EXERCISE
The output should be all lines of the entries below in which the word "with" occurs.

DATA RECORDS
*** Begin section ***
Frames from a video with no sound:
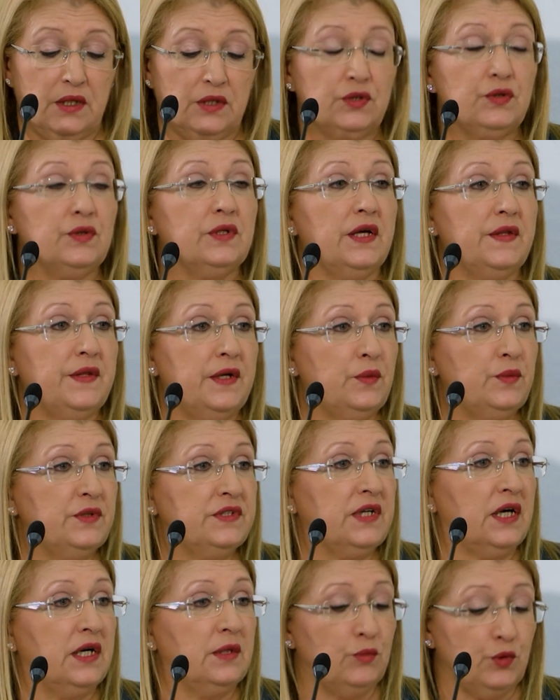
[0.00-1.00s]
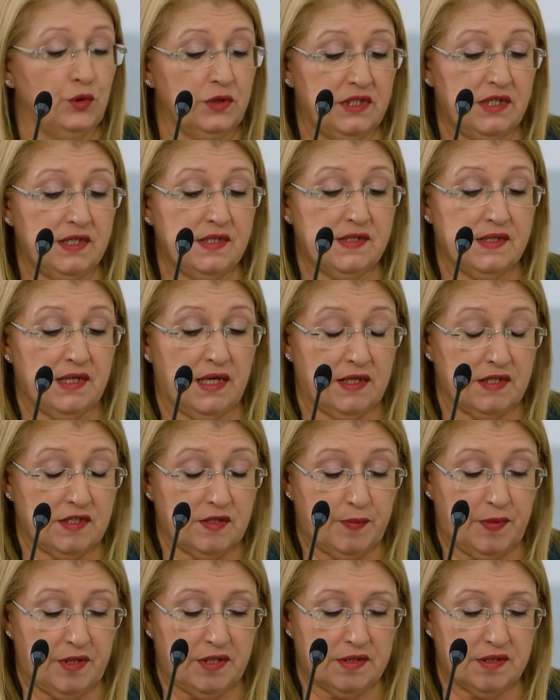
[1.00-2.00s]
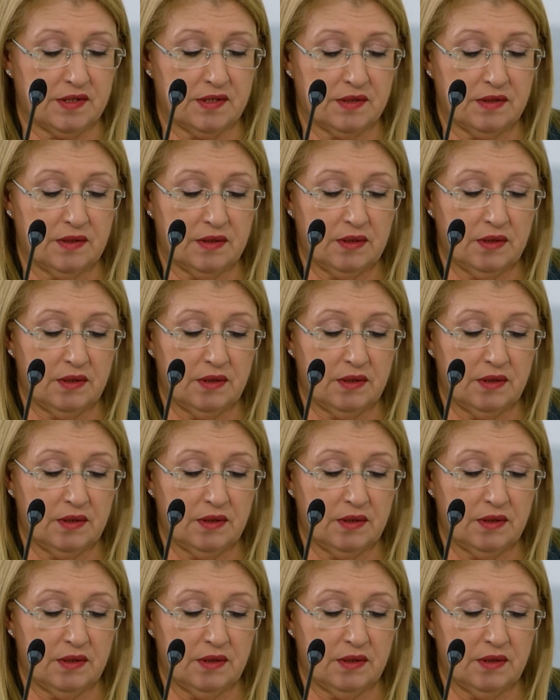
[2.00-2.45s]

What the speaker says: together with our Maltese experts.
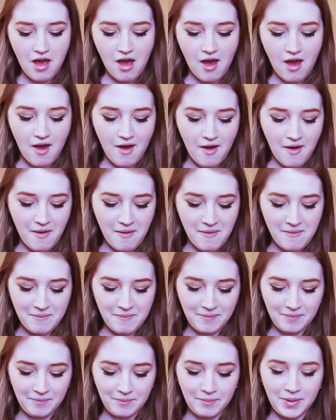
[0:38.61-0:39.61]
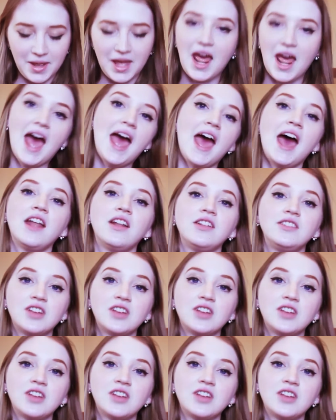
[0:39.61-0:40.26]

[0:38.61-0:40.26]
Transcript: But I had a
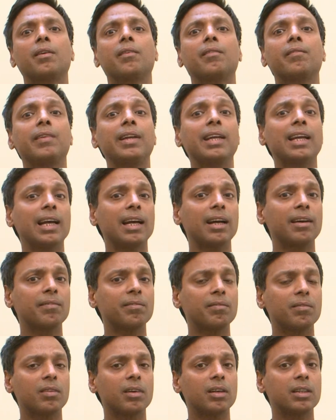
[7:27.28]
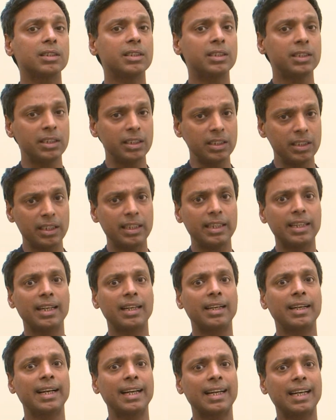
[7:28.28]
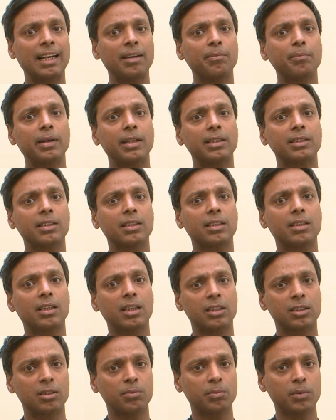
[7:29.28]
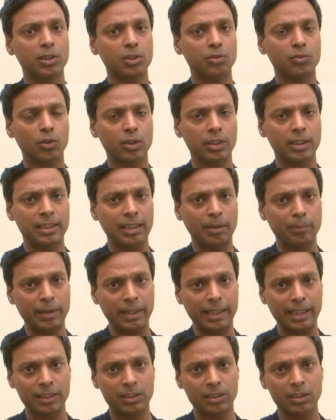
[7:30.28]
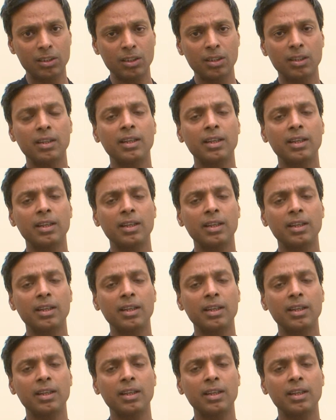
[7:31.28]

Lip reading: We have GE and NetApp as customers for this application,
*** End section ***
EXERCISE RESPONSE
Frames from a video with no sound:
What the speaker says: together with our Maltese experts.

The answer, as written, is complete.